From: "Paul H. Merrill" <PHM@sprynet.com>
Date: Mon, 2 Nov 1998 10:13:33 +0800
To: John Young <jya@pipeline.com>
Subject: Re: NOT the Orange Book
In-Reply-To: <199811020104.UAA18004@camel8.mindspring.com>
Message-ID: <363D3654.AA1AF05E@sprynet.com>
MIME-Version: 1.0
Content-Type: text/plain

While I perhaps would not have phrased things in quite the same colorful
manner, John Youngs commentary here is substantially correct.  The
intent however was to hellp the developers develop systems that would
preclude the need for K-Bars.


John Young wrote:
> Paul Merrill, the author of "NOT the Orange Book," has
> provided a digital version of his "Guide to the Definition,
> Specification, Tasking, and Documentation for the
> Development of Secure Computer Systems -- Including
> Condensations of the Members of the Rainbow Series
> and Related Documents:"
>    http://jya.com/ntob.htm  (385K)
> Zipped:
>    http://jya.com/ntob.zip  (92K)
> This is Paul's 1992 manual prepared while working for
> DoD to evaluate and purchase secure computer systems,
> for ADP, C4I and weapons, and to compensate for the
> shortcomings of the official regulations.

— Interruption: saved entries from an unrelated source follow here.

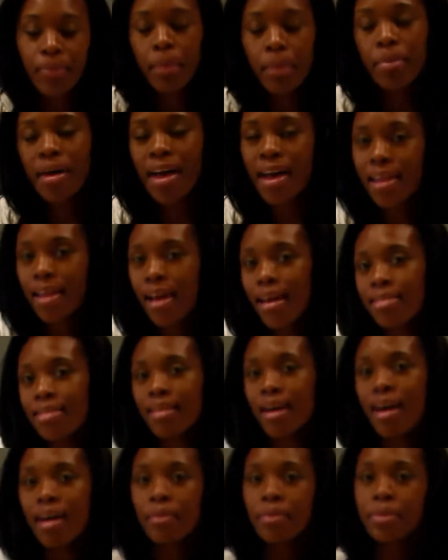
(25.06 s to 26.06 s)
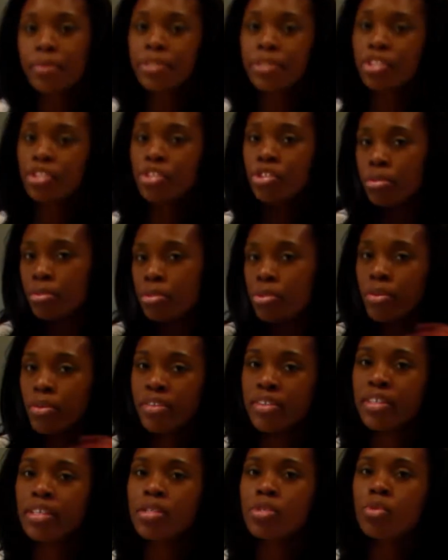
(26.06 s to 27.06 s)
But I thought we would just do sort
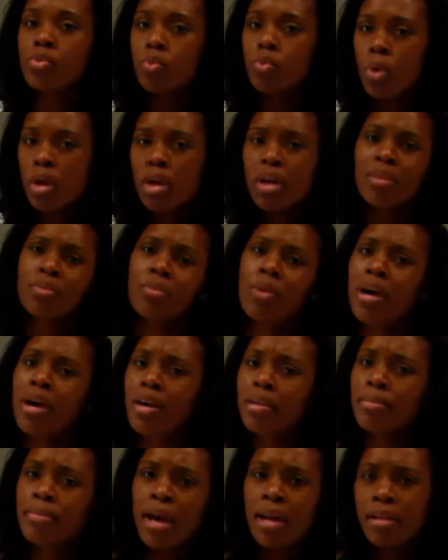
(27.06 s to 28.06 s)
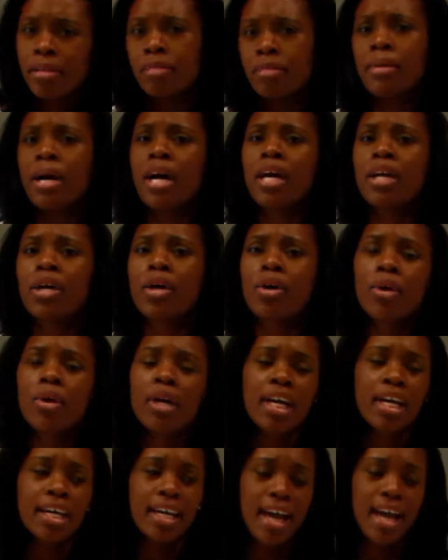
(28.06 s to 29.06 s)
of this one-on-one, mano-a-mano
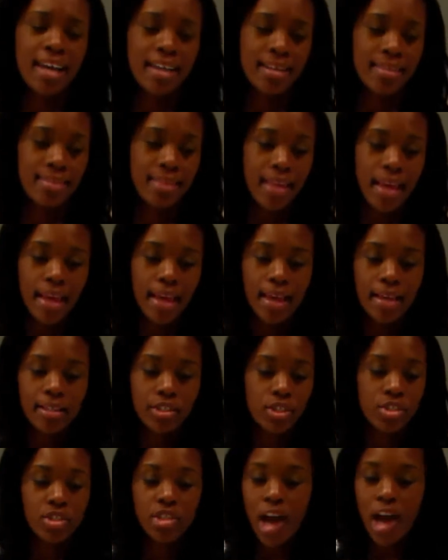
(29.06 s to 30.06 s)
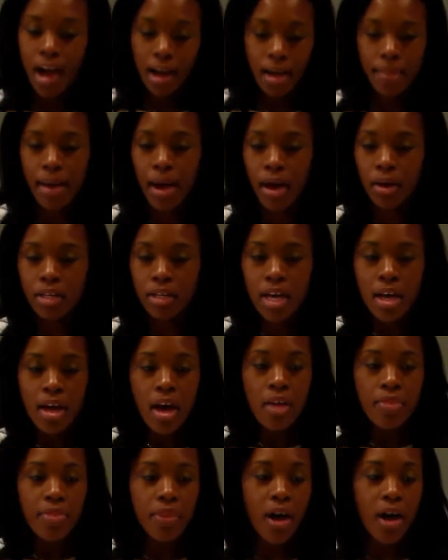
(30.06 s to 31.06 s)
kind of thing and just talk about
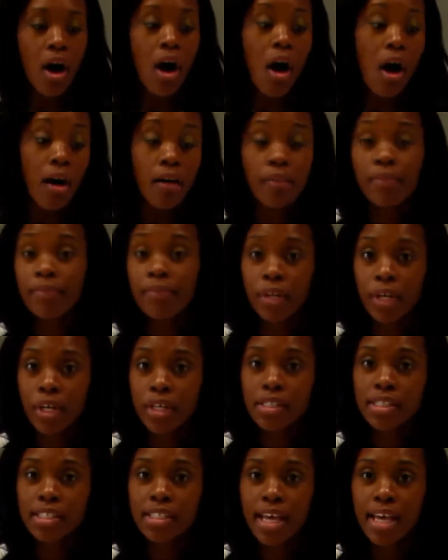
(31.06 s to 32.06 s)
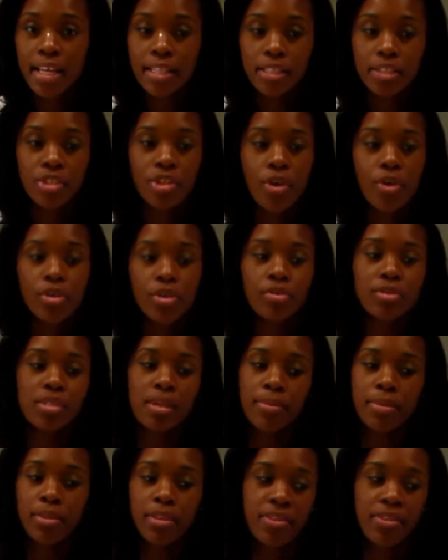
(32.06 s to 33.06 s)
the haul first and show you
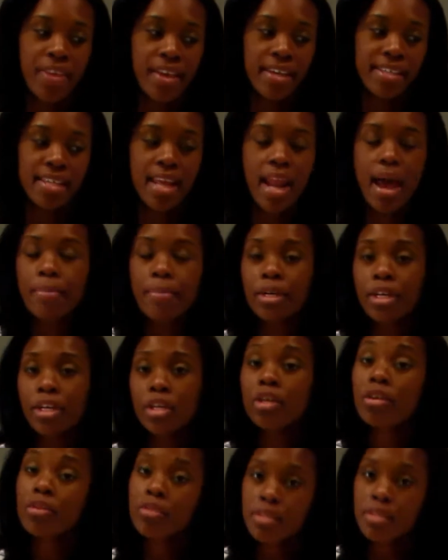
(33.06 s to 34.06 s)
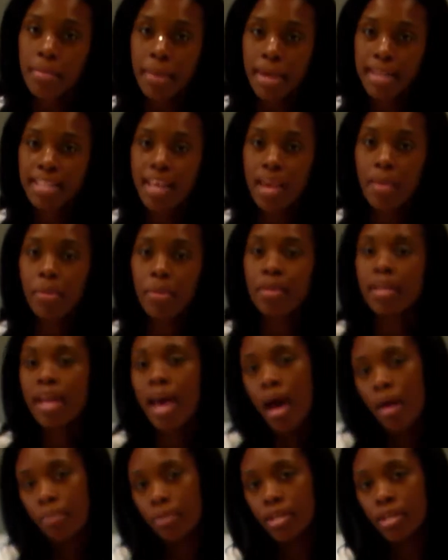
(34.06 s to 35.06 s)
some of the things that I'm going to use on my table and
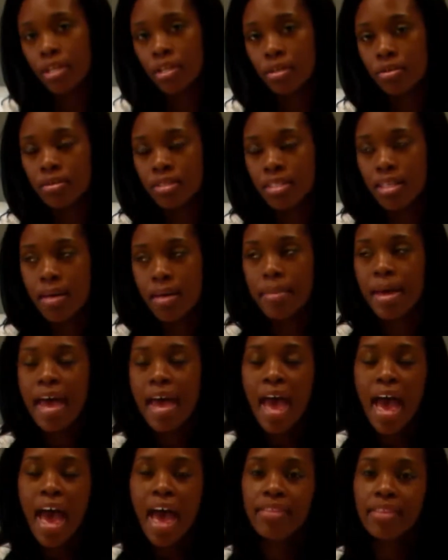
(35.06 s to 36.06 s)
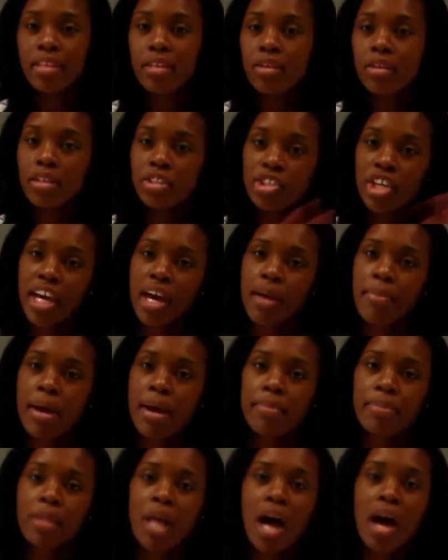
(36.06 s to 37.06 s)
how I'm going to use them. And then you can check out my
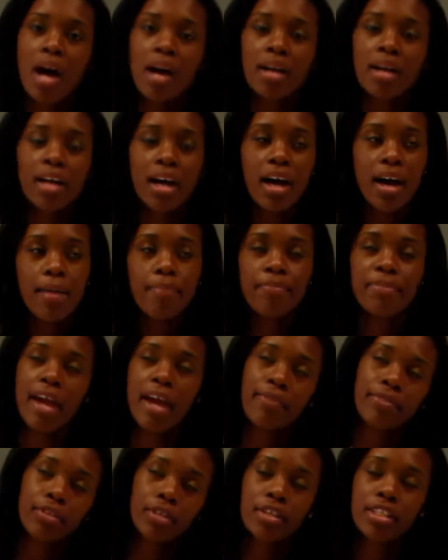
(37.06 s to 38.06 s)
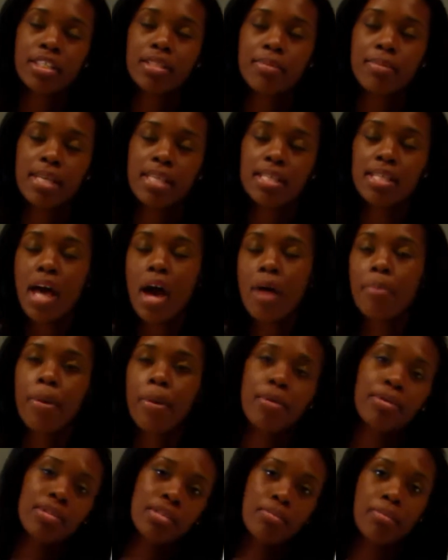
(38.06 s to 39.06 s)
blog after Christmas. I'll
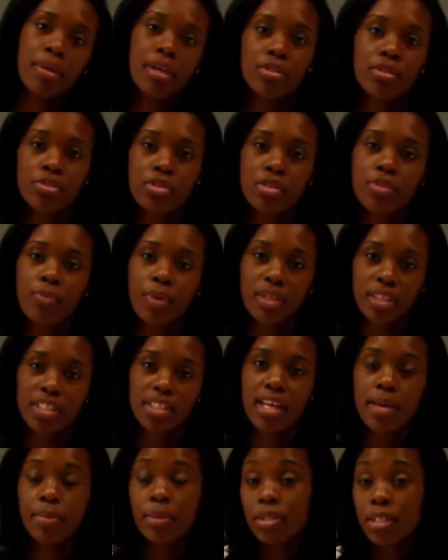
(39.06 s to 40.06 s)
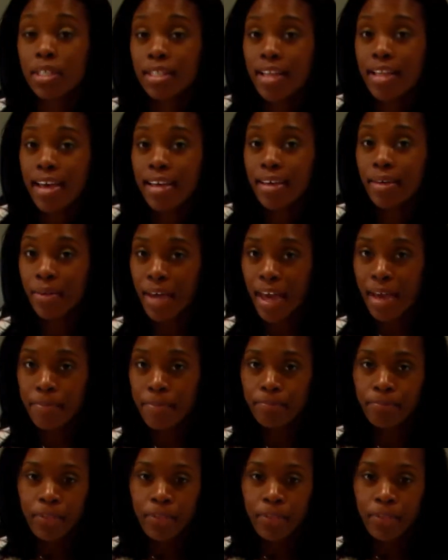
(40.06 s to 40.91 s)
post some pictures of what the table looked like, okay?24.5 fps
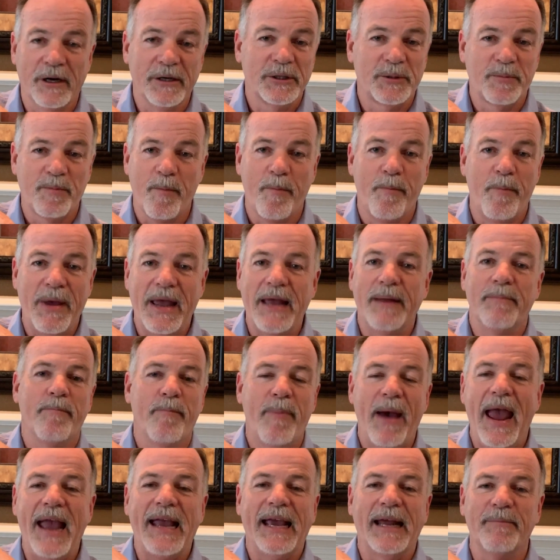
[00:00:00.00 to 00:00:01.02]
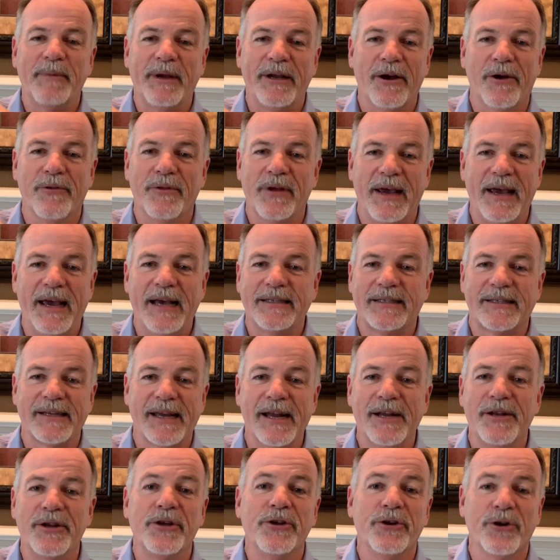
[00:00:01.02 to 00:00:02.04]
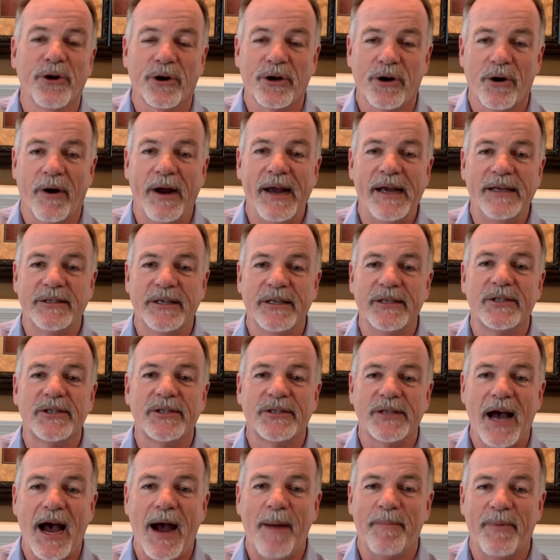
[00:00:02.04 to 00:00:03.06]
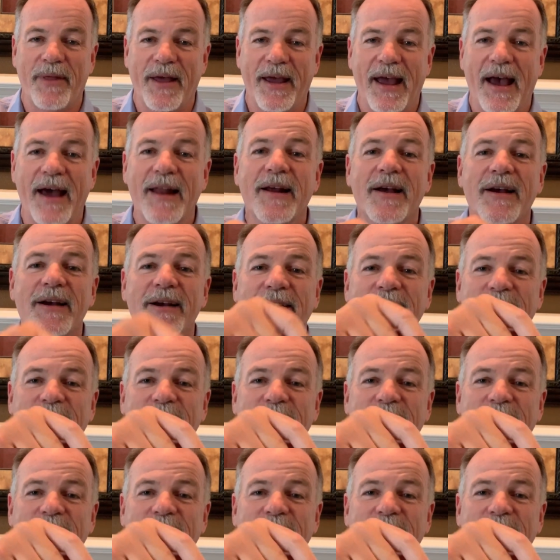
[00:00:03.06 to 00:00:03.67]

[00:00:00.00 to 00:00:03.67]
has been banging me on the head saying, you're crazy, stop that.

> It's still widely used, Paul says, for the unending conflict
> between DoD, NSA, DIA and defense contractors about
> how to develop and assure computer security from lab rat
> pipedream to the warfighter's "wha's this piece of shit."
> Section IV, Case Studies, is a wonder at describing what
> to do when perfect design goes to hell in the field, and a
> pissed warrior who's comm's been compromised got a
> K-Bar sawing your apple, roaring "tech support, now!"